(Records from a collection)
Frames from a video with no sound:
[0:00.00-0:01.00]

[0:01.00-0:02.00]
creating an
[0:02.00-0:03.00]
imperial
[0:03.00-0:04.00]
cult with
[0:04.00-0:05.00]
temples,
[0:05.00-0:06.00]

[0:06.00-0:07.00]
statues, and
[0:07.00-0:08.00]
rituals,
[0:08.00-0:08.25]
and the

...

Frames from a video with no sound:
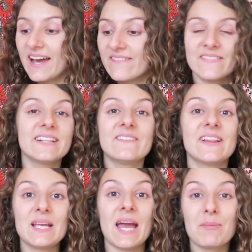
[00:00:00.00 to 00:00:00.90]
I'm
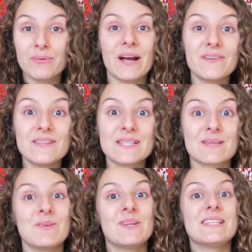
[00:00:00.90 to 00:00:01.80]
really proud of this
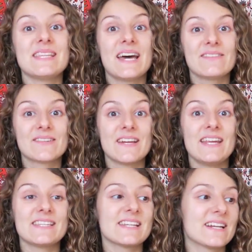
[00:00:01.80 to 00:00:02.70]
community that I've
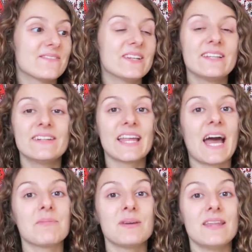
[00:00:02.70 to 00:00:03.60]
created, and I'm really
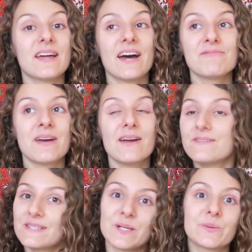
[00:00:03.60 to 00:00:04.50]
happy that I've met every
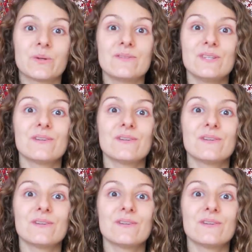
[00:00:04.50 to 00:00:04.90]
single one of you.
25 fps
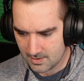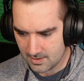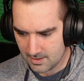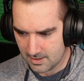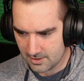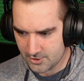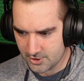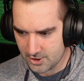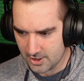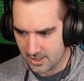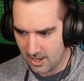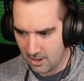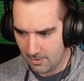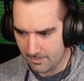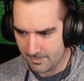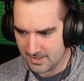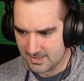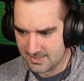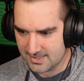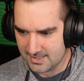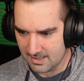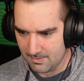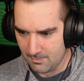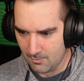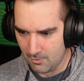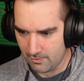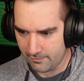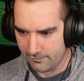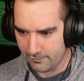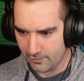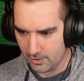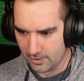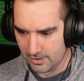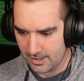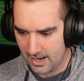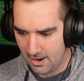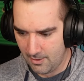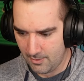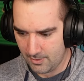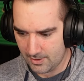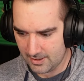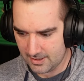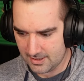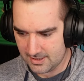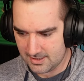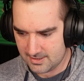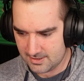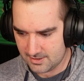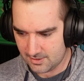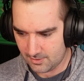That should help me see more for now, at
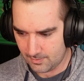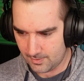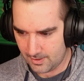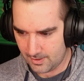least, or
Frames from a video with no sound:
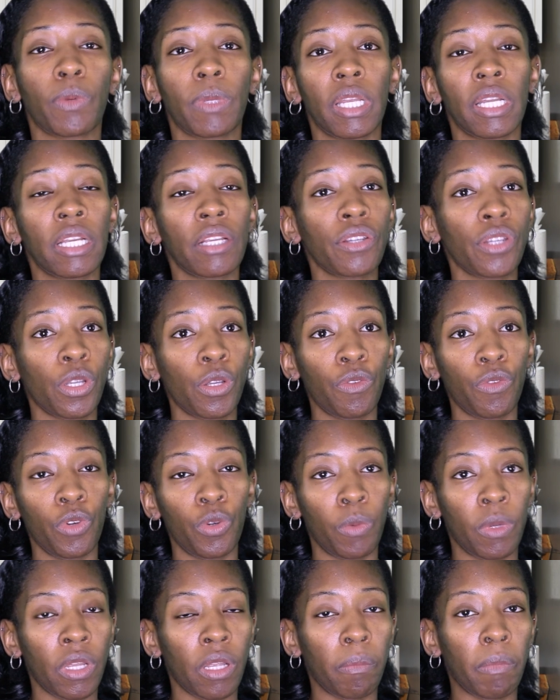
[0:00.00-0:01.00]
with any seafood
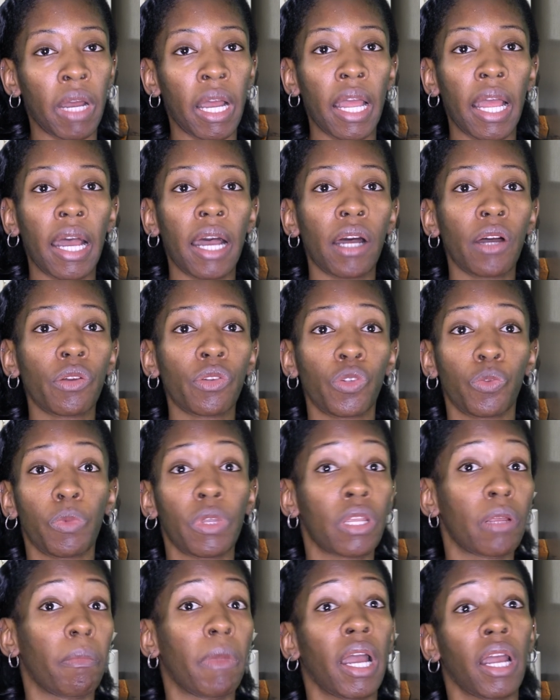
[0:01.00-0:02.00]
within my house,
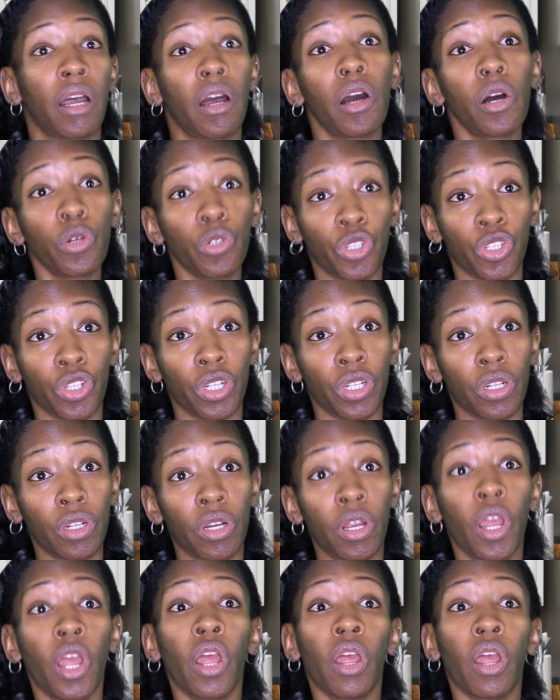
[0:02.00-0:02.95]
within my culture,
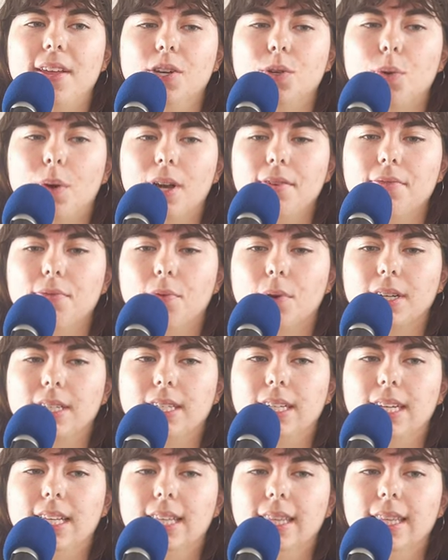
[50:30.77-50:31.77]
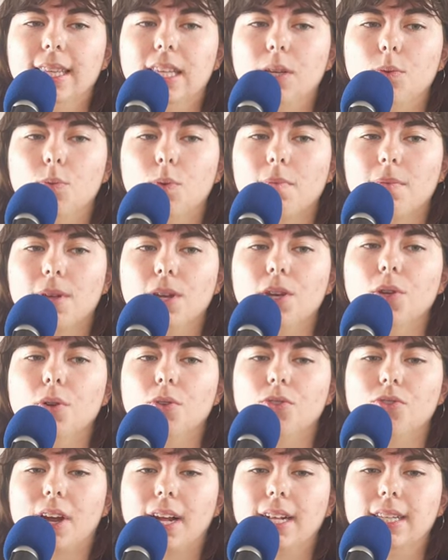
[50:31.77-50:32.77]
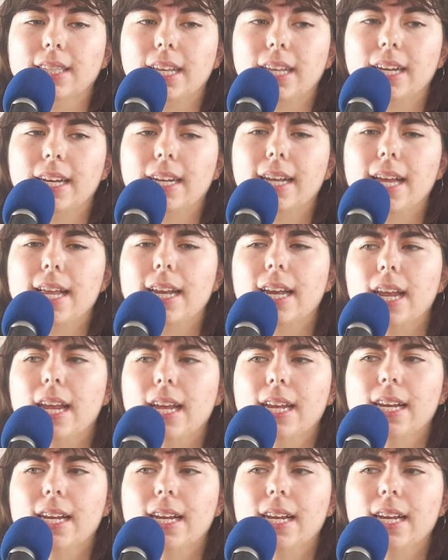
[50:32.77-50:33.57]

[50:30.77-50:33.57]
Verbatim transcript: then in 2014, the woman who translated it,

▶ [ACTIVITY] Return exactly the stretch above whose first line contains "[0:02.00-0:02.95]" and whose last line contains "Verbatim transcript: then", and nothing outside it. The pictures should not appear.

▶ [RESULT]
[0:02.00-0:02.95]
within my culture,
[50:30.77-50:31.77]
[50:31.77-50:32.77]
[50:32.77-50:33.57]

[50:30.77-50:33.57]
Verbatim transcript: then in 2014, the woman who translated it,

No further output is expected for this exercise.